BIRTH: 17 Nov 1924 Hudson, Lenawee, Michigan

DEATH: 30 Dec 2019

Marvin Burdette Wolf, of Traverse City, passed on to his next chapter in life eternal on Dec 30, 2019. In the end, Marv was surrounded by his family, friends, and a truly great extended family at Bay Ridge. 

The product of a devout lie of German-American Midwest pioneers, the work of a generation shaped by great forces of change and the discipline for learning that never, ever ceased, Marvin B. Wolf, MD brought a great sense of readiness and resolve to nearly everything he did and almost everyone he served. 

Marv was born in Hudson on Nov 17, 1924 to Charles and Matilda Wolf. He learned to carve wooden model airplanes  while lying in traction, mending from a broken back. He helped put dinner on the table for his sisters during the Great Depression with a single fire shotgun. He learned what character meant at the knee of a veterinarian and minister father and the kitchen table of a home nurse mother and Willow Run bomber plant tool crib manager. These and other influences built Marv into a fine surgeon, a true servant leader, a very good man and a very interesting character. 

We remember his unbridled commitment to serving the house call needs of patients, returning with pay in the form of baked goods, hams, chickens, fresh produce, car parts, and a dog or two.
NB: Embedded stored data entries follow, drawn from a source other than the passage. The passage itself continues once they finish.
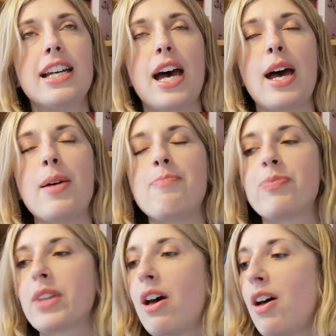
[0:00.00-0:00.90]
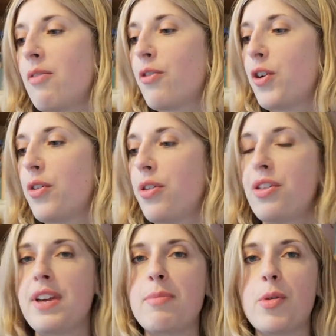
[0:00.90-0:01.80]
Um, I've got
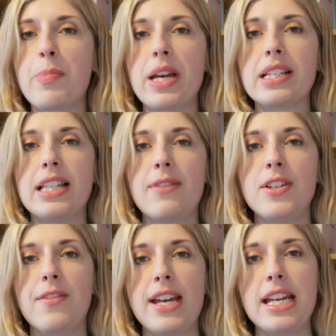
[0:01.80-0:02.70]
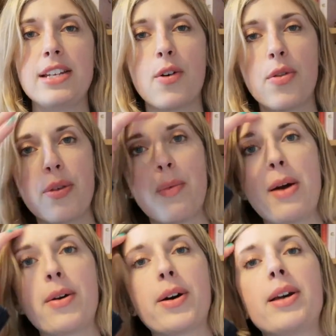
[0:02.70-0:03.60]
three more books left to read on the
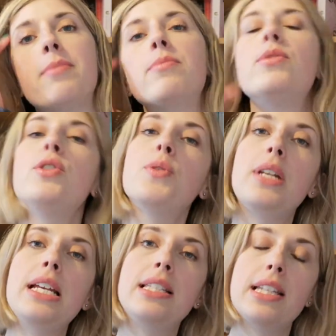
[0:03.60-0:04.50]
Wellcome shortlist,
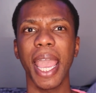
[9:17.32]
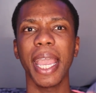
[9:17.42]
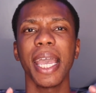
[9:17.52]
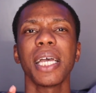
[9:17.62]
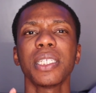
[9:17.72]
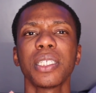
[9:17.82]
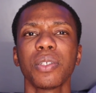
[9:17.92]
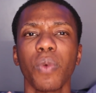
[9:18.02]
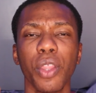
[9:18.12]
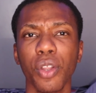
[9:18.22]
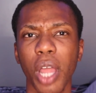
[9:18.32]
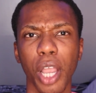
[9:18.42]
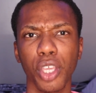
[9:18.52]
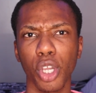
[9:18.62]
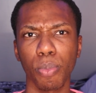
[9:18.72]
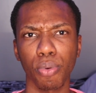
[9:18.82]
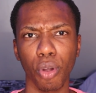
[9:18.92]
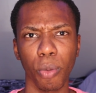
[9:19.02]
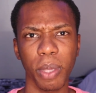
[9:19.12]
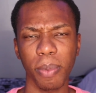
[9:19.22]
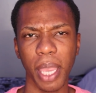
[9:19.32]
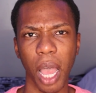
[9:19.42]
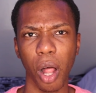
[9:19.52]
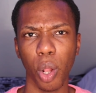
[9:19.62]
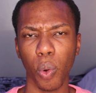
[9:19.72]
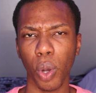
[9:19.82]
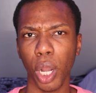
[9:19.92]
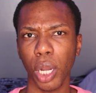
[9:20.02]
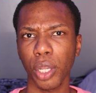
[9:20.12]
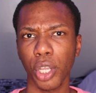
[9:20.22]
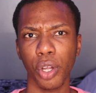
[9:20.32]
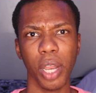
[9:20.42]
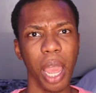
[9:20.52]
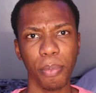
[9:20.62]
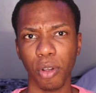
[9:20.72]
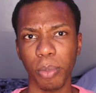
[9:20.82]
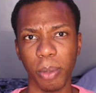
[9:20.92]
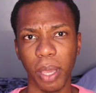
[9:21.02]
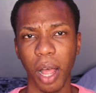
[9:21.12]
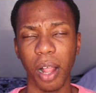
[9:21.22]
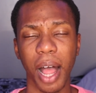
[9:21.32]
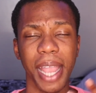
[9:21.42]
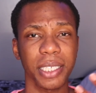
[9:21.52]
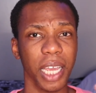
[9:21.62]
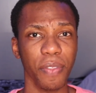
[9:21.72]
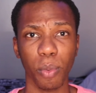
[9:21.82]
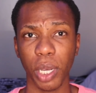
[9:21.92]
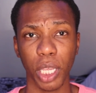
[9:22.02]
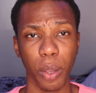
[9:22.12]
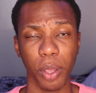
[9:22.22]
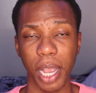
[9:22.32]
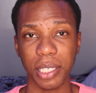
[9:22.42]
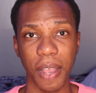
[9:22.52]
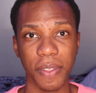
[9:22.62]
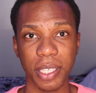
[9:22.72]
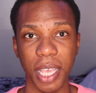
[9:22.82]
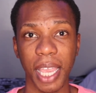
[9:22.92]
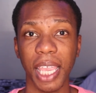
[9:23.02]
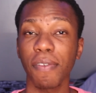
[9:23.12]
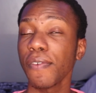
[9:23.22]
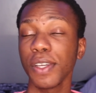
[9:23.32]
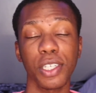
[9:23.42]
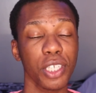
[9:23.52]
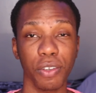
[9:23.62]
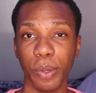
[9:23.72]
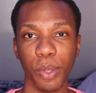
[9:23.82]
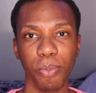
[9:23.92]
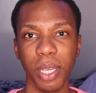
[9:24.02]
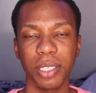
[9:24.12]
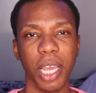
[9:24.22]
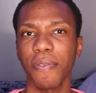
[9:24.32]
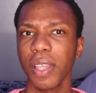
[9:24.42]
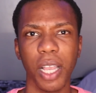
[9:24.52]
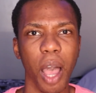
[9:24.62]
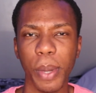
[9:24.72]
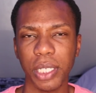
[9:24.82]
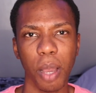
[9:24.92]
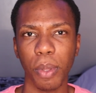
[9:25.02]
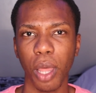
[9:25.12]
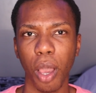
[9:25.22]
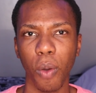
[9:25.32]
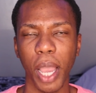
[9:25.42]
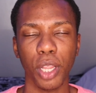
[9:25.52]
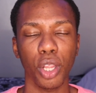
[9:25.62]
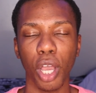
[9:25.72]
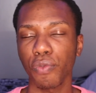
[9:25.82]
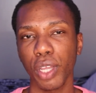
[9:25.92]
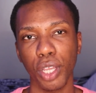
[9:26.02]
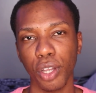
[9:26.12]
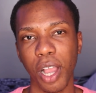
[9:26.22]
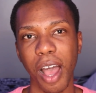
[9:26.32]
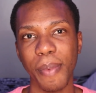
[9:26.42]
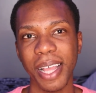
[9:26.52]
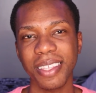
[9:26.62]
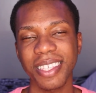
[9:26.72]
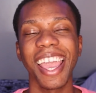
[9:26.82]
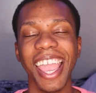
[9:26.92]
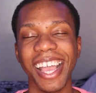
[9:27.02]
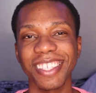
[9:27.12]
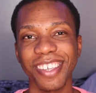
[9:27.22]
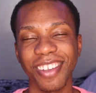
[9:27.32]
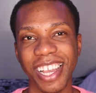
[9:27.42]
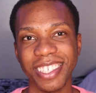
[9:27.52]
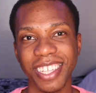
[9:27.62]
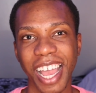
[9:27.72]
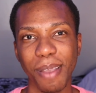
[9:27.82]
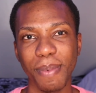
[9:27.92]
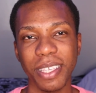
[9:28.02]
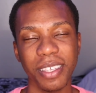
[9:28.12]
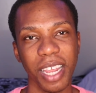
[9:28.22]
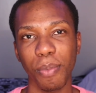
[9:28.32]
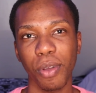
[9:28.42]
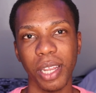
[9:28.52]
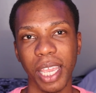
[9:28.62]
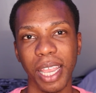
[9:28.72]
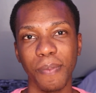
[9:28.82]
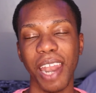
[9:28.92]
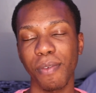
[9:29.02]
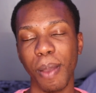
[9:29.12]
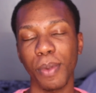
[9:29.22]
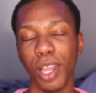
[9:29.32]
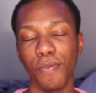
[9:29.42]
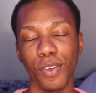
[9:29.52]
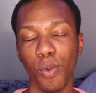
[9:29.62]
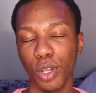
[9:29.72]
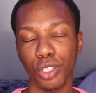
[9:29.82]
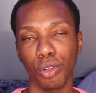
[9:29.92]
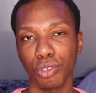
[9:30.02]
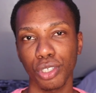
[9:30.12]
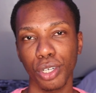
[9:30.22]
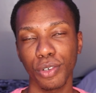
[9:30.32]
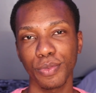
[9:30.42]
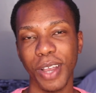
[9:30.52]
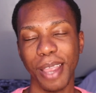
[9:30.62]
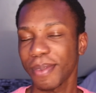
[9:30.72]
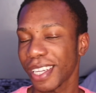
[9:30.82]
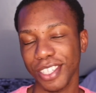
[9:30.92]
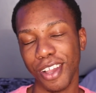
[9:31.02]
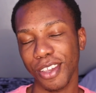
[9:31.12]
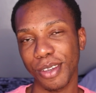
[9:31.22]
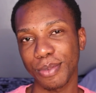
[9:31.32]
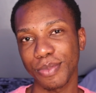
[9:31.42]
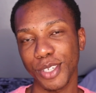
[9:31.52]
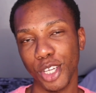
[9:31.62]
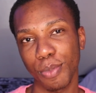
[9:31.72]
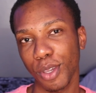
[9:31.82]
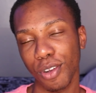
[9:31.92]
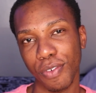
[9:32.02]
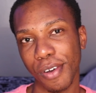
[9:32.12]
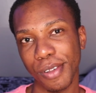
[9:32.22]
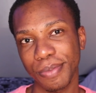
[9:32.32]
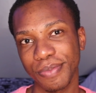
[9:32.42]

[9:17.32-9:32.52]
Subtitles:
and whether or not you're pro BBL or you're not pro BBL. I definitely want to hear what you guys have to say. Even if you disagree with me, definitely comment down below. I love reading your comments. And until next time, stay pretty. And remember, if no one told you, I'm going to tell you, you're beautiful.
We also remember his Boondocker boots and marksmanship medals received from Marine basic training in Camp Lejeune, indicators that he had the same basic capabilities as his grandfather, a Civil War sharpshooter for the Union. 

He graduated from the University of Michigan Medical School in 1948, the last year in which Michigan celebrated a national championship in football. From there, he completed post-grad medical training in Denver, Saginaw, Ann Arbor and the Navy. 

He settled professionally in Adrian on the medical staff of Bixby Medical Center. He met our mom, Kathleen Sloan, of Bowling Green, OH, soon to become Katie Wolf, crossing in the hallways at U of M Hospital. She was a nurse, with a particular attitude. He was a young doctor headed for Denver. They dated for about a month, maybe less...actually a couple of months. They were married for 61-plus years. We think that is remarkable, in so many ways. 

Marv once broke bread with Woody Hayes. Katie did not think that was proper, given the terrible things our dad would say about Ohio State. Then, she would say much worse things about Ohio State.  That is how we learned our first cuss words. 

Marv was complex. He was an outgoing storyteller and a quiet, private man of abiding faith. 

He became a kind feature in Katie's tribe of Sloans and a supporting role player in the vast family domains of his mother and father. We once went to a family reunion in West Unity, OH, to share potato salad with 650 of our closest relatives. Every one of those people had great expectations for Marv - they revered his parents and the stuff they were made of. He learned how to hold us close and let us go, all the while knowing that we would struggle and strive along our journeys. 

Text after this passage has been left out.